Crumbs From Cakes or Cakes From Crumbs
Projects can’t wait for exhaustive, inductive research, analysis, and planning
Consultants have always wanted scads of well-groomed data to fuel their research and analyses. It’s a luxury that seems more affordable with the big data analytic tools available now. And with Artificial Intelligence to complement the genuine intelligence of consultants, the dream of exhaustive, inductive analyses seems more possible than ever before.
Image taken from Unsplash
All of this would be true if the study process didn’t depend on people for structure, direction, data, interpretation, and implementation plans. People are not neutral, objective, reliable, or indifferent. Clients, consultants, and other stakeholders influence our work in ways that aren’t obvious.
In our practice, what limits the depth of analysis isn’t data quality or quantity, it’s time. Our projects require inputs from teams of people, sometimes from different organizations. Each delivers information in form their organization produces it, provides it at their own pace and, intentionally or not, with a perspective of their own.
Collecting and harmonizing information often takes longer than it should. Proposed work plans cannot presuppose the client will cause delays when the pace of work is a selection criterion for consultants bidding on the work. Nor is it helpful to hurry clients through deliberations that require deep understanding and consensus between stakeholders.
This can leave the consultant with a mixed bag of data for analysis and a critical role in facilitation of client decision-making. For feasibility studies, for example, until quite late in the study process in can remain uncertain what precisely is being studied. It is not enough to know that it is a facility being acquired and renovated if it remains uncertain whether the facility will be leased or purchased, in a prime location or on cheap land, new construction or adaptive reuse, etc.

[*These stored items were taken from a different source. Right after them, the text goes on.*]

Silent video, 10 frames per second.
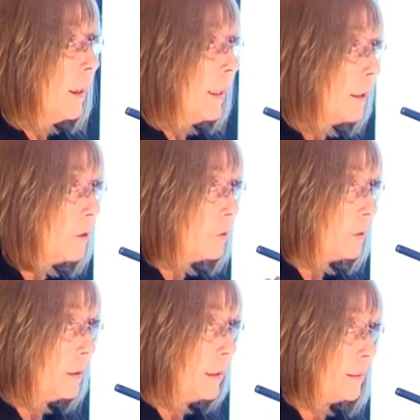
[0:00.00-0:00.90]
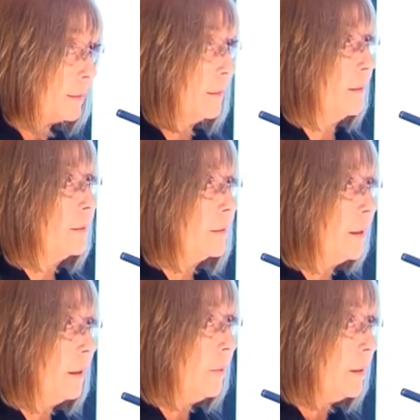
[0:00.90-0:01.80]
Estos tres
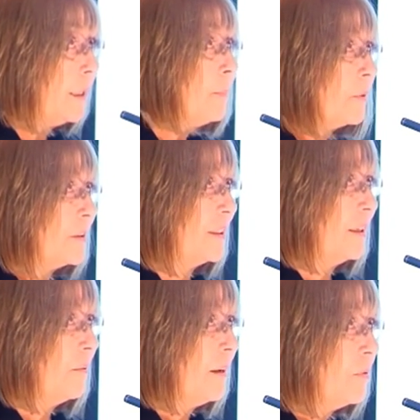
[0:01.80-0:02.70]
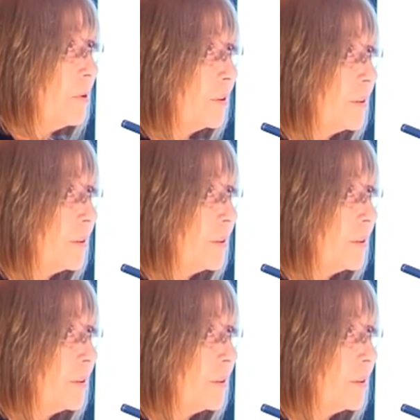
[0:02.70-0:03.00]
seres, tipos de seres vivos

In short, achieving agreement on specific project elements, with radically different cost consequences, can be a more valuable use of the consultant’s time than proceeding with data analysis of project outcomes that the client may later disavow. It matters later for implementation too. If the people responsible for implementation of change aren’t committed to the envisaged outcome, why should they be accountable for the actual result? It only makes sense to make sure that the object under analysis is tied to a generally desired outcome.
When the study period is eaten up by the resolution of internecine differences, or when stakeholder engagement and alignment work threatens to undermine the project’s ultimate success, it’s necessary to lower the standard of data integrity and work with the remaining time to test the unified vision that has emerged. In fact it’s helpful in building consensus to depict a hypothetical outcome using somewhat scanty data so that everyone gains a quick understanding of cost consequences at an early stage of planning.
To be truly helpful, consultants must be transparent about the need to flip their analysis on its head to keep pace. What might have been laboriously inductive, from granular data to empirical answers must become highly deductive, providing informed guesses, within tolerable ranges of probability. Although this can be stressful for a process bound analyst, it liberates the various client factions, fuelling more informed discussion about the specifics of their project and its implications for their individual and organizational work.
The alternative is a trap in which nothing can be said with certainty until everything is known. This discourages stakeholder engagement and stifles discussion. Resulting delays can be fatal to time-sensitive projects, dissipating the energy needed to propel them forward, missing critical deadlines and squandering opportunity.
In very practical ways, this arises in our practice. When responding to a request for proposals, the most reliable method of analysis is offered, using the best available sources, according to a schedule and budget that provides sufficient time for discussion and deliberation. However it’s impossible to anticipate the degree of agreement and alignment within the client organization, and the time it may take to arrive at a consensus about what exactly should be studied, planned, and implemented. It’s simply not obvious, not even to the client.
A highly deductive process is obviously less empirically reliable than a highly inductive process. The ratio of hard evidence to mere surmise makes one result more compelling than the other. Yet the feasibility study conclusion is not a determinant of project success, it is only an indicator. The greatest determinant is collective passion and will of the client organization’s members and supporters. Plans don’t fail on paper, they fail in implementation. Analytic rigor should be subordinate to the priority of internal agreement and alignments; methods and sources being adapted to need.